Top 12 ETL Developers for Data Pipelines

ETL (Extract, Transform, Load) has become the backbone of modern data infrastructure, powering everything from real-time analytics to machine learning workflows.
Behind this evolution is a global community of brilliant developers—visionary open-source contributors, startup founders still writing code, influential thought leaders, and engineers at the world’s top tech companies. The following list spotlights the most impactful ETL developers shaping the data landscape today through their tools, platforms, and ideas.
- Jeremiah Lowin
- Tyler Akidau
- Maxime Beauchemin
- Arvind Prabhakar
- Tristan Handy
- Joe Witt
- Michel Tricot
- George Fraser
- Douwe Maan
- Matt Casters
- Erik Bernhardsson
- Nick Schrock
Now, let’s delve deeper into their ETL-related achievements and contributions.
Jeremiah Lowin

Ep.130 — Make Original Mistakes.
Nationality: American
Jeremiah is the founder and CEO of Prefect, an open-source workflow orchestration tool often dubbed the “new Airflow”.

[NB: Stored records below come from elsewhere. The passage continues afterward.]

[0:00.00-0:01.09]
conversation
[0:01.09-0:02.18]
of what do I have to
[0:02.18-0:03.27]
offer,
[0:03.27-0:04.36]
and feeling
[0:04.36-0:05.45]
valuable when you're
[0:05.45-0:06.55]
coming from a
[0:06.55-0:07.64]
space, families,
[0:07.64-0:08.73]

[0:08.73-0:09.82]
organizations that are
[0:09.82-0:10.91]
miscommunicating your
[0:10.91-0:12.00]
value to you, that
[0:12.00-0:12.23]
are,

A former quantitative finance technologist, Jeremiah became a PMC member of Apache Airflow through his work automating dataflows in industry. In 2018, he founded Prefect to solve limitations he saw in Airflow’s scheduling and data flow handling (Prefect introduces a hybrid flow control system and focuses on data reliability). Under his leadership, Prefect’s “dataflow automation” platform has been adopted to run millions of pipelines, with a robust open-source community. Prefect’s success (raising over $30M and seeing rapid enterprise uptake) is a testament to Jeremiah’s dual focus on community and product – he deliberately nurtured Prefect’s open-source community from zero to thousands. Jeremiah also openly shares his insights on building healthy OSS communities.
His blend of technical skill (he codes much of Prefect Core) and community leadership has made Jeremiah Lowin a key influencer in the ETL orchestration space.

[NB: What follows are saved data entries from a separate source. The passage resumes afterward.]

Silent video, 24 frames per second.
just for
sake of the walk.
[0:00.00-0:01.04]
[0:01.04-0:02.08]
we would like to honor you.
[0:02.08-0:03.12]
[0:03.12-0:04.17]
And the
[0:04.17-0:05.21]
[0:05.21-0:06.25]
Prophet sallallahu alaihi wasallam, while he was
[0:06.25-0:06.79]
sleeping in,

- LinkedIn: Jeremiah Lowin
- X (Twitter): @jlowin
Tyler Akidau
Nationality: American
Tyler is one of the founding engineers of Apache Beam and the tech lead who shaped Google’s cloud data processing services (Cloud Dataflow).
At Google, Tyler spent over a decade building distributed systems for both batch and streaming ETL. He was the architect of the Dataflow Model for unified batch/stream processing and a co-creator of Google’s internal MillWheel stream processing engine. His work culminated in Apache Beam, the open-source programming model unifying batch and streaming pipelines, where Tyler is a PMC member. He is also widely known for his “Streaming 101” and “102” articles, which have educated tens of thousands of engineers on modern streaming ETL concepts. Now a software engineer at Snowflake, Tyler continues to influence streaming ETL practices. He advocates that batch and stream processing are “two sides of the same coin” and pushes the industry towards a seamless blend of the two.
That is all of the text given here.